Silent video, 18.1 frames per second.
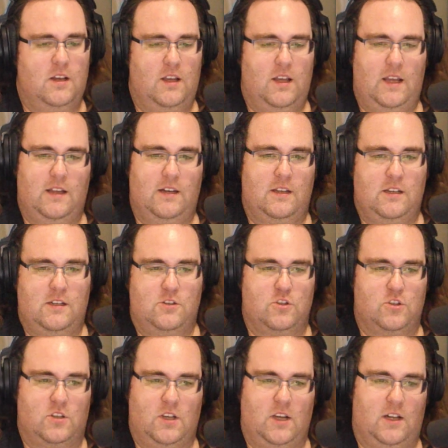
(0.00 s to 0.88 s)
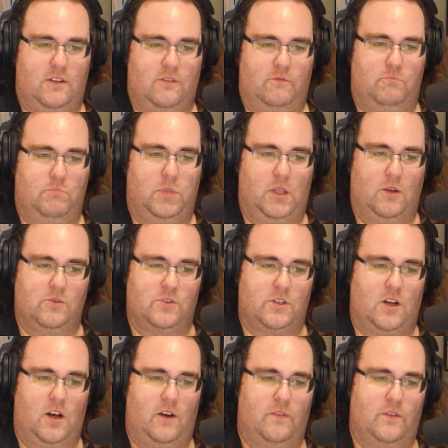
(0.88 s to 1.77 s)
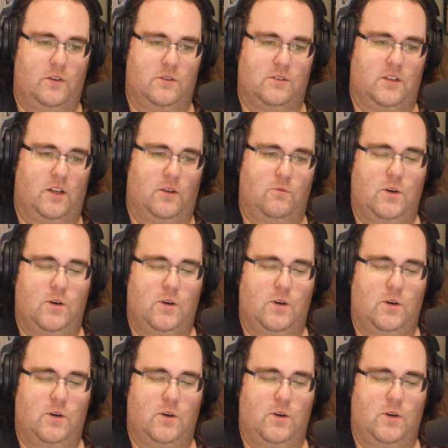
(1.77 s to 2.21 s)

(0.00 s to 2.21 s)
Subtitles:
and he just kind of blows it off and is like,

■ YOUR GOAL: Only the lines from the one containing "(0.00 s to 0.88 s)" through the final line of the records should be retyped, exactly, with every picture omitted.

■ REPLY:
(0.00 s to 0.88 s)
(0.88 s to 1.77 s)
(1.77 s to 2.21 s)

(0.00 s to 2.21 s)
Subtitles:
and he just kind of blows it off and is like,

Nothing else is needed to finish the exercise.